Erdogan bahkan menangguk 70 persen suara Provinsi Konya yang menjadi satu dari tiga provinsi terbesar di Turki dan berpenduduk mayoritas kaum religius.
Erdogan ternyata juga masih mampu menjadi pemenang suara terbanyak di Kahramanmaras yang Februari silam menjadi provinsi terparah diguncang gempa bumi.

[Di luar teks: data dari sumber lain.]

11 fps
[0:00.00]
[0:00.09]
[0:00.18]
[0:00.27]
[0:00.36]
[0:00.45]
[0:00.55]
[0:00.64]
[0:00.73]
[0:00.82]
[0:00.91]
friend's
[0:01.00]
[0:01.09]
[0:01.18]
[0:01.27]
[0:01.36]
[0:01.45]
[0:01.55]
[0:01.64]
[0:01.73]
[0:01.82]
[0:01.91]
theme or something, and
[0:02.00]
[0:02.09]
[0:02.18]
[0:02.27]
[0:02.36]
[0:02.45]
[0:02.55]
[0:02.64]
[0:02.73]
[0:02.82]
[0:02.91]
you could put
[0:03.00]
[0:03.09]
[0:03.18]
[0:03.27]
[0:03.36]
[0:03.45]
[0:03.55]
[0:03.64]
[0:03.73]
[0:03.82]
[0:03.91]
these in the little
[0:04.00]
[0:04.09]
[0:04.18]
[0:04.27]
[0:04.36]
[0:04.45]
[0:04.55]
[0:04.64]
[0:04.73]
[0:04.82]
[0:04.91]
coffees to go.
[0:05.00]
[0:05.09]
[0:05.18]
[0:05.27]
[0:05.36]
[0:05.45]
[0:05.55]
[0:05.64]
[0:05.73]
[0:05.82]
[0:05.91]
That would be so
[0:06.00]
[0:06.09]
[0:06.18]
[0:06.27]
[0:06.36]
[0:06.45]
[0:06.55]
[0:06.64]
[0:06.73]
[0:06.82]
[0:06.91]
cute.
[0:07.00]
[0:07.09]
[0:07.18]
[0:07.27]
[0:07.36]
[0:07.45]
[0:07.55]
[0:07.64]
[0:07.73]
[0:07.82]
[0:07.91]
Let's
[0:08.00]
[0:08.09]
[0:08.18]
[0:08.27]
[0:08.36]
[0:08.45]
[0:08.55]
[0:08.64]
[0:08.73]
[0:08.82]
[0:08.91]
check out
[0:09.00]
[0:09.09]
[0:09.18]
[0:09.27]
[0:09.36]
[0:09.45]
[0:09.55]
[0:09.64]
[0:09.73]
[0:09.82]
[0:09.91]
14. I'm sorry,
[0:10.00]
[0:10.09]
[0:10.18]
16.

Erdogan memang sempat dikritik keras karena lamban menangani gempa bumi 6 Februari, tetapi tekadnya untuk segera merekonstruksi daerah-daerah terdampak gempa, telah memikat pemilih di daerah-daerah terdampak gempa, termasuk Hatay di mana banyak bangunan ambruk dirobohkan gempa.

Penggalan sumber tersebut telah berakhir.